Ontem à noite foram leiloados quadros de Willem de Kooning, Diego Rivera, Edward Hopper ou Georgia O’Keeffe, e esculturas de Alexander Calder. Hoje será a vez de pinturas de Toulouse-Lautrec, Degas, Paul Klee ou Manet e cerâmica de Marc Chagall, entre outras peças de mobiliário, cerâmica oriental e porcelanas.
A coleção inclui objetos raros além da pintura: um serviço de mesa que Napoleão levou para o exílio na ilha de Elba, em 1814, e um queimador de incenso sírio do séc. xiii, com decoração cristã e árabe, que esteve na secretária de David Rockefeller até à sua morte.

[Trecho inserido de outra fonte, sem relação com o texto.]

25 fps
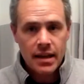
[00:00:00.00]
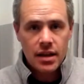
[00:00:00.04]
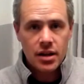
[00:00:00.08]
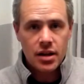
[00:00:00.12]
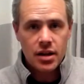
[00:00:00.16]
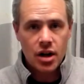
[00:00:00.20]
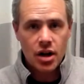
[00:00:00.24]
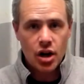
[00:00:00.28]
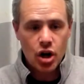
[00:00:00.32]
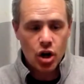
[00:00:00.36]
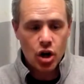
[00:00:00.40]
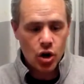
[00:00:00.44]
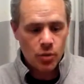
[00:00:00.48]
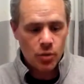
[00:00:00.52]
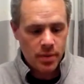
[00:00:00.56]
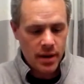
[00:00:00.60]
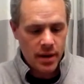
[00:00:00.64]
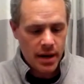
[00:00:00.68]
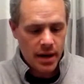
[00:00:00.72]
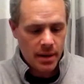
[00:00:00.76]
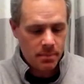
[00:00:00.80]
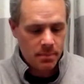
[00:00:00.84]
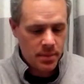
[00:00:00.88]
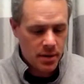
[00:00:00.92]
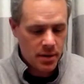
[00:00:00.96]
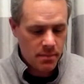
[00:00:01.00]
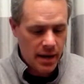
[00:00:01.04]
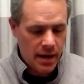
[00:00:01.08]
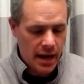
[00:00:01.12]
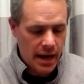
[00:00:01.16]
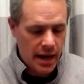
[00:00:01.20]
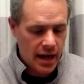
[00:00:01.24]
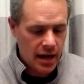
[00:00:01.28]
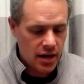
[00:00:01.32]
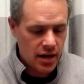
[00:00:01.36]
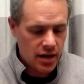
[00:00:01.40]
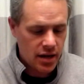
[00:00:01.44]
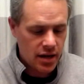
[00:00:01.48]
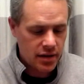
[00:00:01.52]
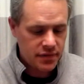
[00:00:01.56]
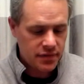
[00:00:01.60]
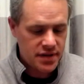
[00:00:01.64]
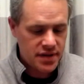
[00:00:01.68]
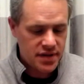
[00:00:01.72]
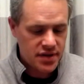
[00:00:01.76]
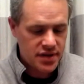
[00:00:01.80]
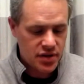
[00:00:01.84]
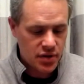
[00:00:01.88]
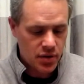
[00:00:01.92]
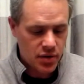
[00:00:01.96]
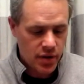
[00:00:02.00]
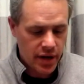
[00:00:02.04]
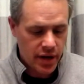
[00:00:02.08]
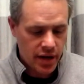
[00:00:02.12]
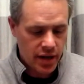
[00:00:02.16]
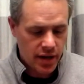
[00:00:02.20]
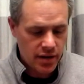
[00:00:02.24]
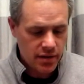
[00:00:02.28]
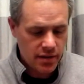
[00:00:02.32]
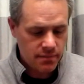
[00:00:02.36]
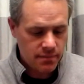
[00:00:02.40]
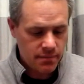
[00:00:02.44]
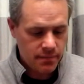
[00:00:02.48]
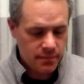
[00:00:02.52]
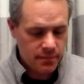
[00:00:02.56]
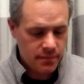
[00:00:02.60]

You're going to open up your bag of soil.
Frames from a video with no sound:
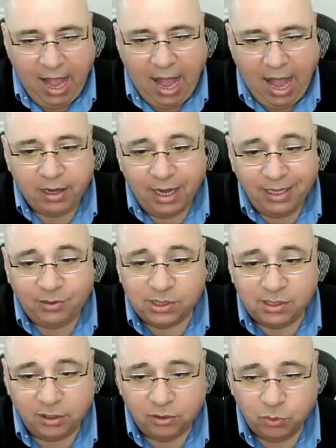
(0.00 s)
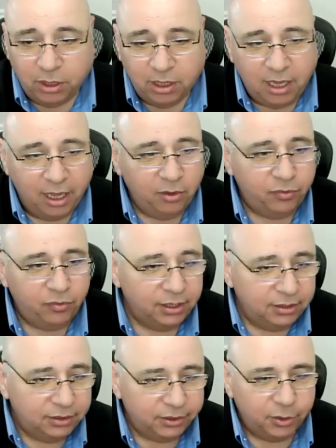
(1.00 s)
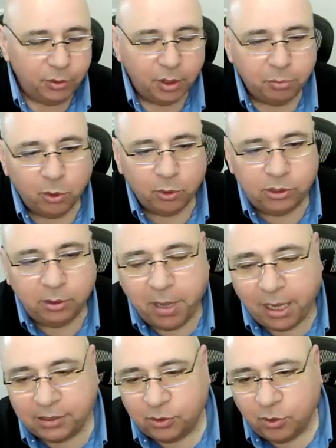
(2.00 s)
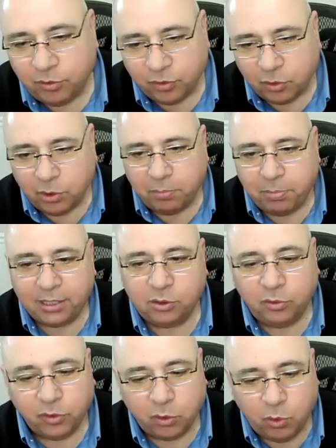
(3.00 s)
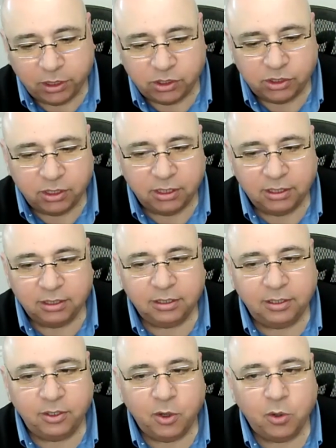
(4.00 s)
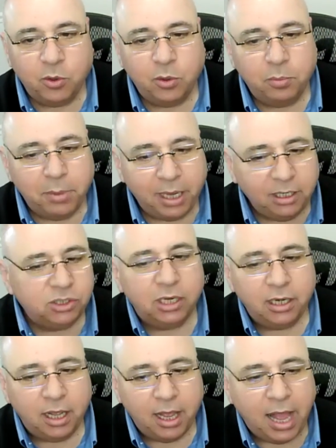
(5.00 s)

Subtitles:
I'd like to start with a kind of we're approaching Passover with a Passover question, Ma nishtana.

Parte da coleção já tinha sido doada ao Museu de Arte Moderna de Nova Iorque (MoMA na sigla em inglês). As restantes mil obras compõem o leilão da Christie’s.
Último neto do barão do petróleo John D. Rockefeller, David Rockefeller e a mulher, Peggy, acumularam uma valiosa coleção de cerca de 4500 obras de arte. No testamento ficaram escritas doações a museus e instituições ligadas às artes, e ditado que uma outra parte seria levada a leilão, com receitas a reverter a favor de museus como o MoMA, a Universidade de Harvard ou organizações dedicadas à conservação da natureza como o Maine Coast Heritage Trust.
Glenn Lowry, o diretor do MoMA, recorda-o como “uma das raras personalidades de excelência em quase tudo o que fazia”. Figura de vários ofícios, Rockefeller foi banqueiro, empreendedor, filantropo, humanista e um apaixonado pelas artes. Quando celebrou o 100.o aniversário, em 2015, doou uma vasta extensão de terreno – cerca de 400 hectares – localizada no estado norte-americano do Maine a uma organização não governamental.
Nascido em Nova Iorque a 12 de junho de 1915, o banqueiro era o patriarca da dinastia Rockefeller, avaliada em 3,2 mil milhões de euros, e chegou a liderar o grupo atualmente conhecido com JP Morgan Chase, um dos principais bancos privados dos Estados Unidos.